A large majority of pet owners deal with the issue of how to stop a dog from biting at some point in their lives. Canine biting may be a completely normal process or a serious problem, depending heavily upon your dog's age, prior training and the type of biting itself. Generally, expect that puppies will bite. It is a natural tendency and one of their primary ways of sensing and learning about the world around them. The older that your dog is, and the more training that he has had, the more serious the issue of his biting is. Each of these different cases requires a unique solution.

Stopping Puppy Bites

The most effective way to stop a puppy from biting is to imitate the technique of a mother dog. When a puppy begins to nip or bite during playtime, give a startling and loud yelp in order to indicate that his action is inappropriate. Leave the dog temporarily and do not return to him. He will begin to sense that his activity or playtime ceases as soon as he bites, and will gradually stop biting during these occasions. Do not encourage your puppy to bite at other times, as this will only reinforce a negative behavior.

Stopping Youth Bites

Although most dogs with proper training will have stopped biting by adolescence, some dogs may require more help.
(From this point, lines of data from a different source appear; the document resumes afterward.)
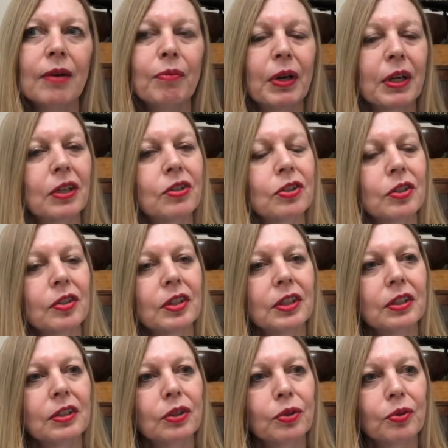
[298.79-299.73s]
making sure
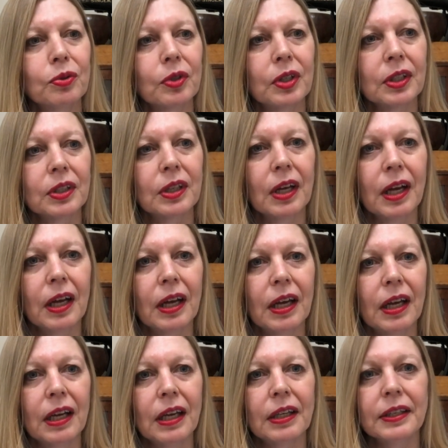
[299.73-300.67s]
that you're using
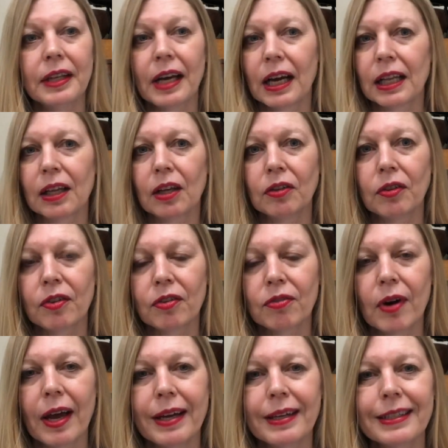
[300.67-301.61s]
a nylon
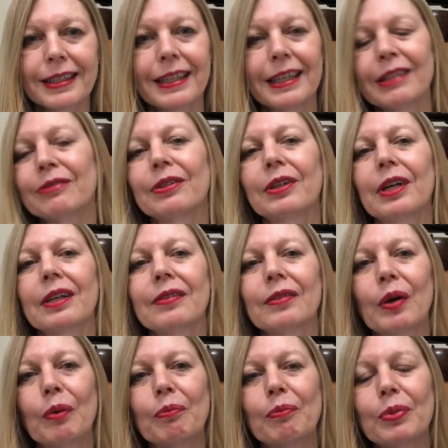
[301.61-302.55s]
thread for
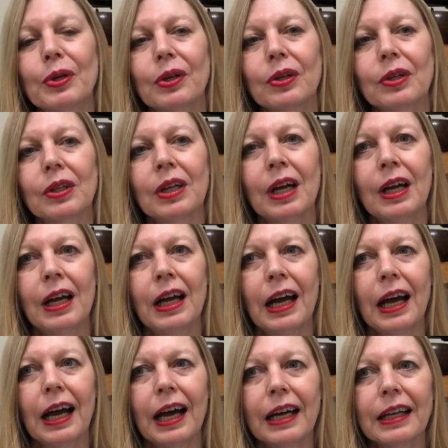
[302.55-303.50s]
example,
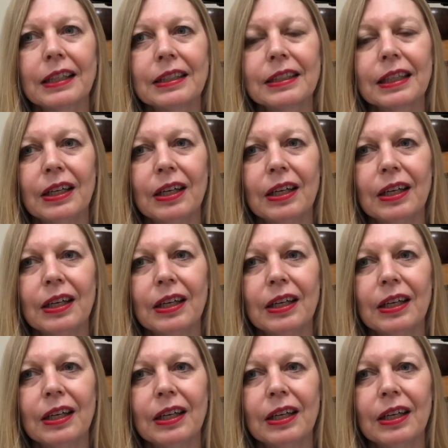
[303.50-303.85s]
and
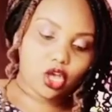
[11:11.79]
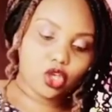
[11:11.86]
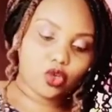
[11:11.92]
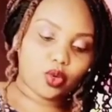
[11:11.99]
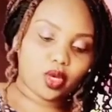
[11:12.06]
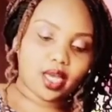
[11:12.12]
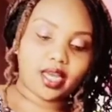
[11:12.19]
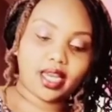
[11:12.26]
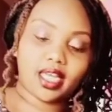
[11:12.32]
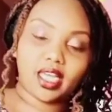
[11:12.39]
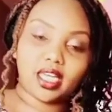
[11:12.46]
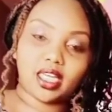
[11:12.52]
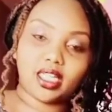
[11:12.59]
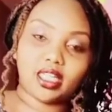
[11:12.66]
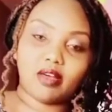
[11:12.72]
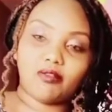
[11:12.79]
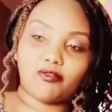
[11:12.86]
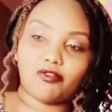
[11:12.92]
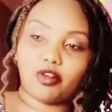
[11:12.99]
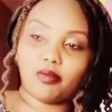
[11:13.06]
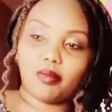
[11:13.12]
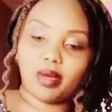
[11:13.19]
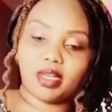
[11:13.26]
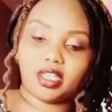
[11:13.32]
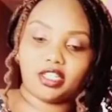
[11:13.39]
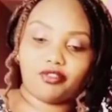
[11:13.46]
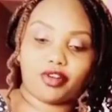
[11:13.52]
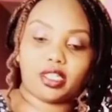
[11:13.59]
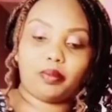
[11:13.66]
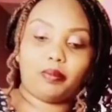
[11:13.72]
you can heat them from a
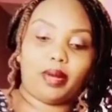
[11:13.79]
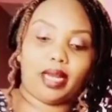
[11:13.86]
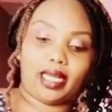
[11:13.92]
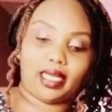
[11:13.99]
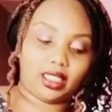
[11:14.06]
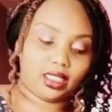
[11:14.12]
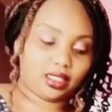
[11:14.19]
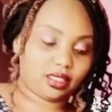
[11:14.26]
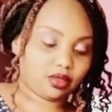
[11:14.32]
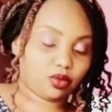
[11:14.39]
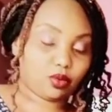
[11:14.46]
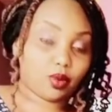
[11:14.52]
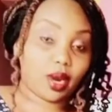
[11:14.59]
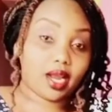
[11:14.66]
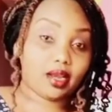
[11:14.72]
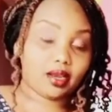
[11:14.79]
different place, right?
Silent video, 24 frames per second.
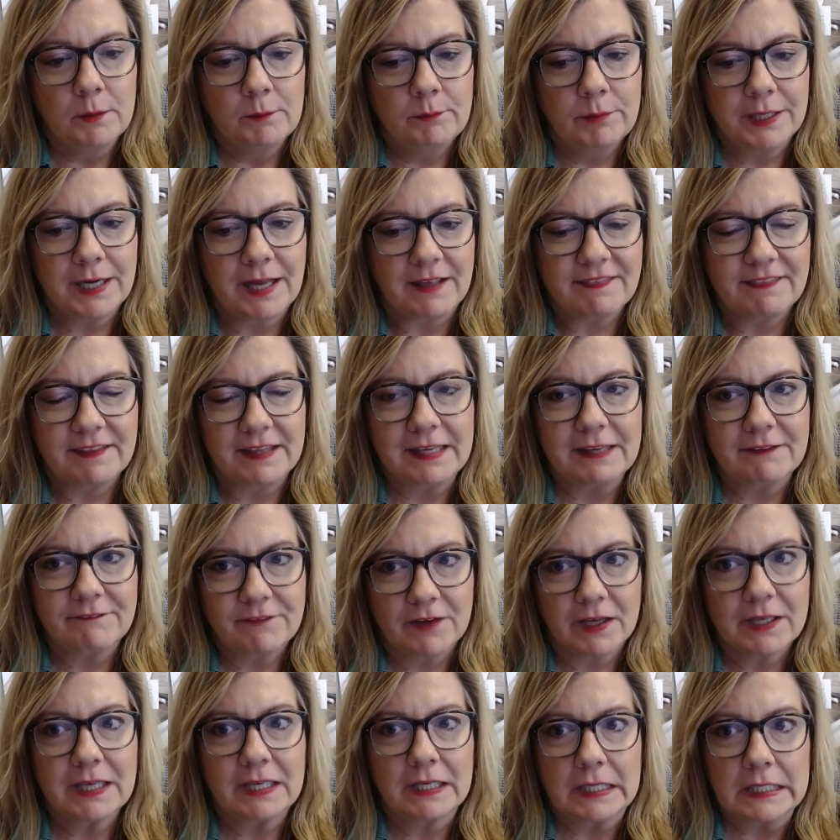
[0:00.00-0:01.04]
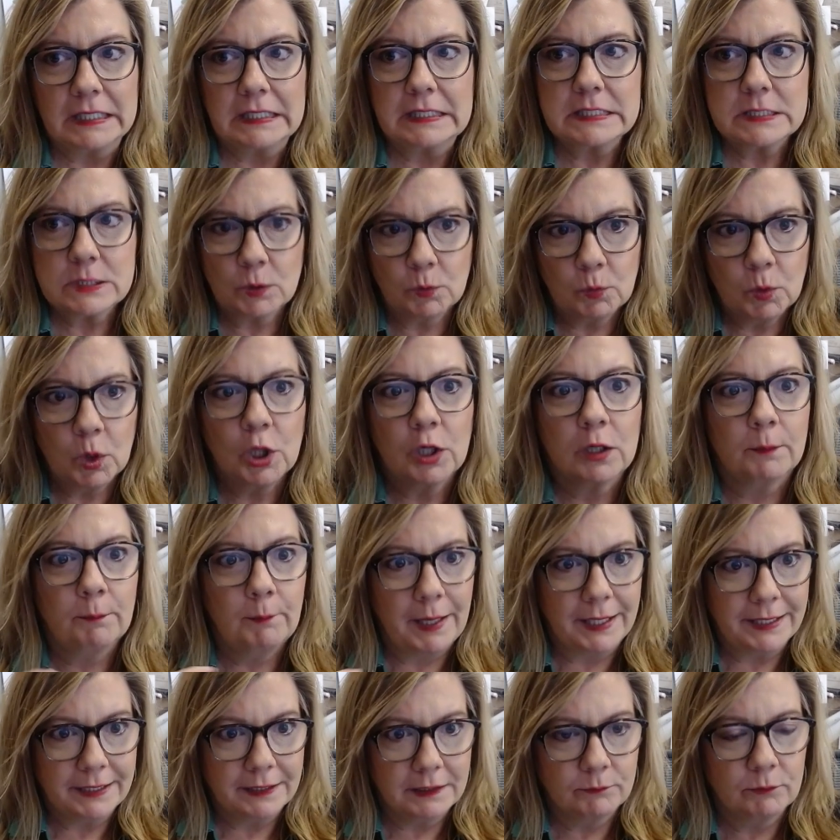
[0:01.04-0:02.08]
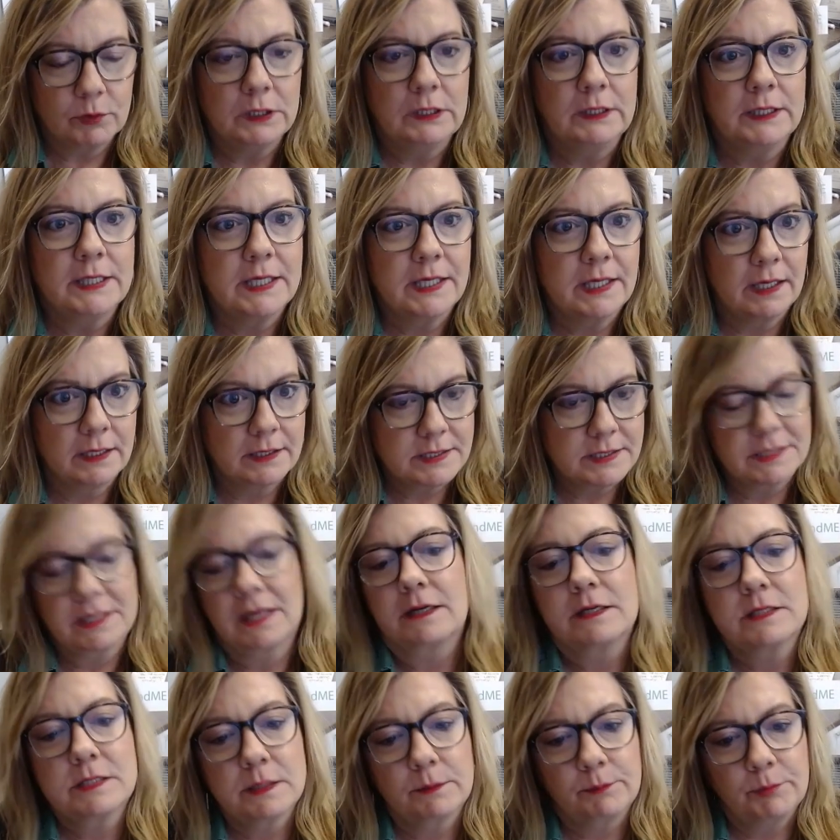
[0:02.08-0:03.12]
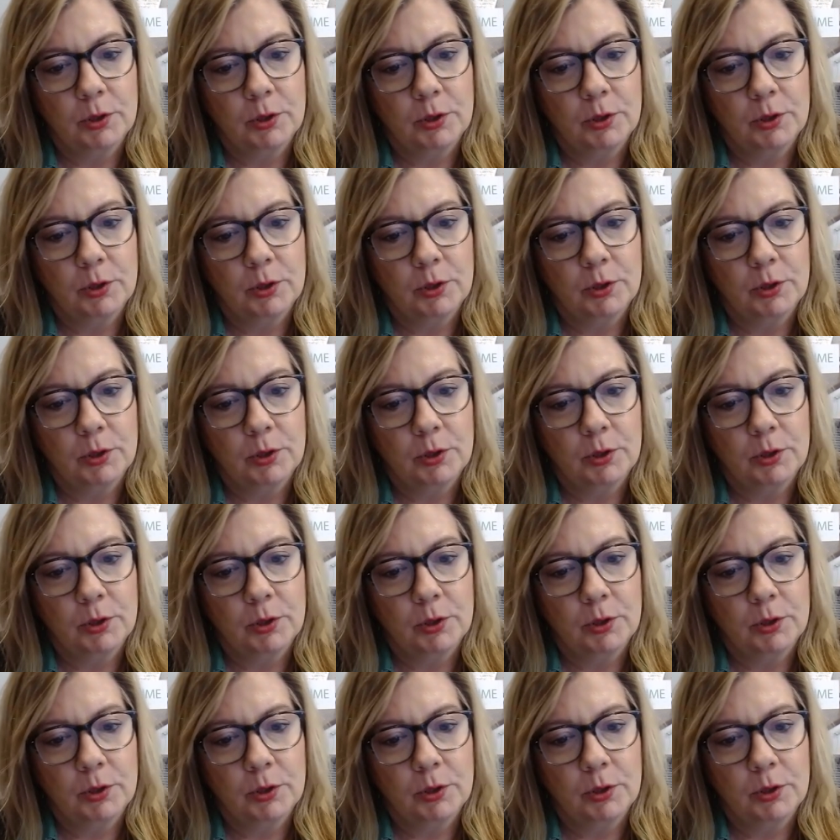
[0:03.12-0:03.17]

but I think if I can get it to work might really kind of set us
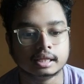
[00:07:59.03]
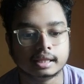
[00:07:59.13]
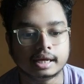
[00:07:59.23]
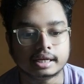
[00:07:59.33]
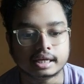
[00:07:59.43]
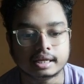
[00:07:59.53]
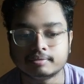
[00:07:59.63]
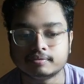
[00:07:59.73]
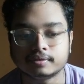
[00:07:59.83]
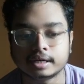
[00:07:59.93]
Like
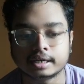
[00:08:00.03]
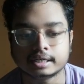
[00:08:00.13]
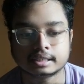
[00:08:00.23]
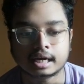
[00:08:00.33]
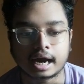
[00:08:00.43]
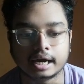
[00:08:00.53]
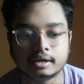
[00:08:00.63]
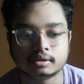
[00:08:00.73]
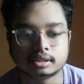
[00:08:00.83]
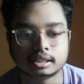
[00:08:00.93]
if it is a
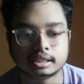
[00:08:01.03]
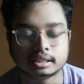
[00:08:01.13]
hydrogen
It is also possible that your dog has slipped up and that he accidentally bites once in a while. In these cases, additional training is often necessary in order to reinforce the proper behavior. Consider a unique approach to this training.

Additionally, young dogs that bite may be doing so for different reasons altogether. Stress, lack of socialization and aggression are all common contributors to these behaviors. Evaluate your dog's life for potential signs of these three elements. If possible, identify and reduce stressful situations in his life. Take him to a public location where he can meet and play with other dogs.

Stopping Adult Bites

If your adult dog has issues with biting, you may have a serious problem. Adult dogs that bite almost always have one or more underlying issues, such as stress, aggression, abuse or underlying health problems. Frequently, adult dogs that begin to bite do so because they are in pain from a medical condition that may not be otherwise recognizable. For this reason, as well as the fact that a biting dog poses a risk to the members of your family and the people around you, it is best to consult with a veterinarian or an animal behaviorist for further assistance.

The treatment for adult biting varies significantly. It may be as simple as a few minor changes to your pet's daily life. On the other hand, it is more common that you will have to completely reevaluate your pet's daily routine and environment. At the recommendation of a veterinarian, your pet may also benefit from medication or additional training.

If your dog bites, pay careful attention to which of these three categories is appropriate. Act quickly to stop his behavior before it becomes engrained and habitual.